As this decade closes, I reflect that as defining the Covid pandemic crisis has been to this decade, the Global Financial Crisis was to the previous. Narratives analyzing the 2007 GFC have been largely US centered, long on prose and short on detail. Not much is written on how the European banking sector was affected and the manner in which European banks navigated the 2007 GFC.

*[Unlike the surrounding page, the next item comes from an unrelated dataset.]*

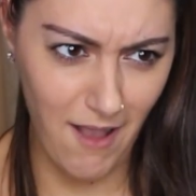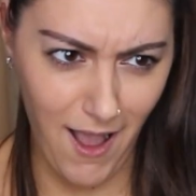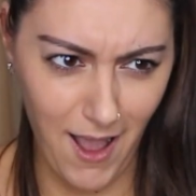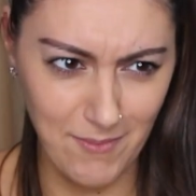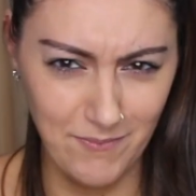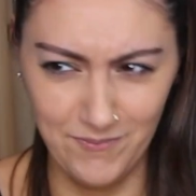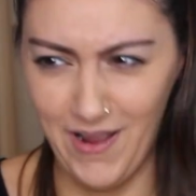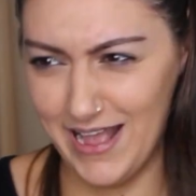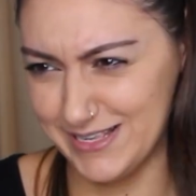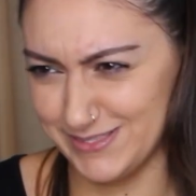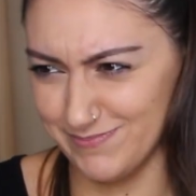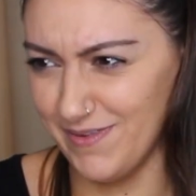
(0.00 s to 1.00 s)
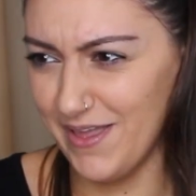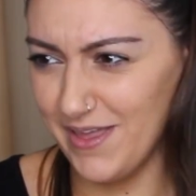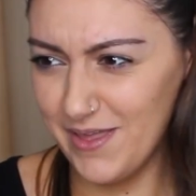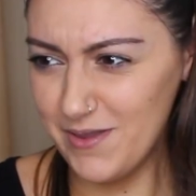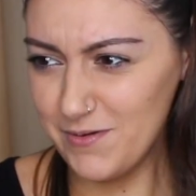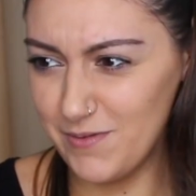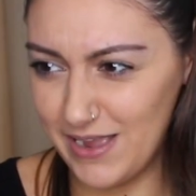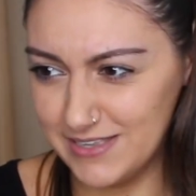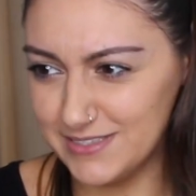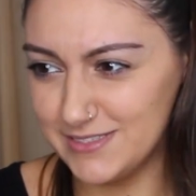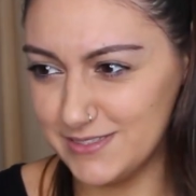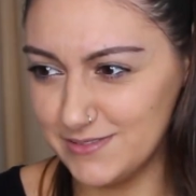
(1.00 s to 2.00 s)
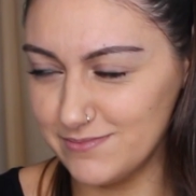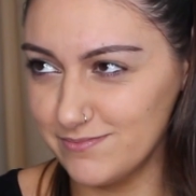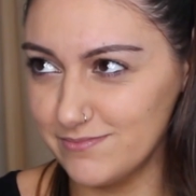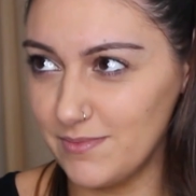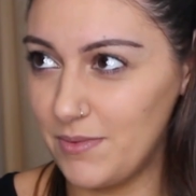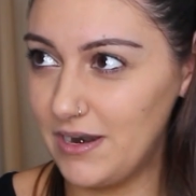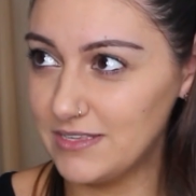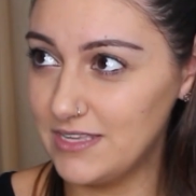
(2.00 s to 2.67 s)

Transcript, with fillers: mum? Where's, am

In this presentation I show that the combined misjudgments of central banks, regulators, rating agencies, investors and bankers led to a buildup of an unsustainable amount of leverage in the global financial system. This was further exacerbated by the normal peak and downturn of the credit cycle in 2007-2008. Extreme volatility in dislocated markets tested negative correlation assumptions. Financial turmoil limited banks’ ability to transfer loans off balance sheet to ABS and secondary markets and resulted in the consolidation of conduits and SIVs. Consequently, unplanned asset growth put bank capital ratios under pressure. Write-downs on sub-prime exposures, leveraged loans and impacted asset classes led banks to raise capital through equity and equity-linked markets or directly from sovereign wealth funds. Central Banks, much as they did during the Covid crisis, took bold actions to stimulate market liquidity as well as the economy. This focus provided sufficient liquidity to keep interbank markets functioning; banks recapitalized, loans were guaranteed, special liquidity schemes instituted as well as multiple other actions taken. Coordinated policy and response measures included political guarantees, deposit guarantee, rescue debt, collateralization and other actions. European banks subsequently raised capital, increased liquidity, reduced their U.S. structured credit exposure and relied on the economy to recover to reduce non-performing loans.
I conclude that during such crisis banks themselves have much recapitalization, balance sheet and business model restructuring to undertake. These are best done in close cooperation with governments and regulators.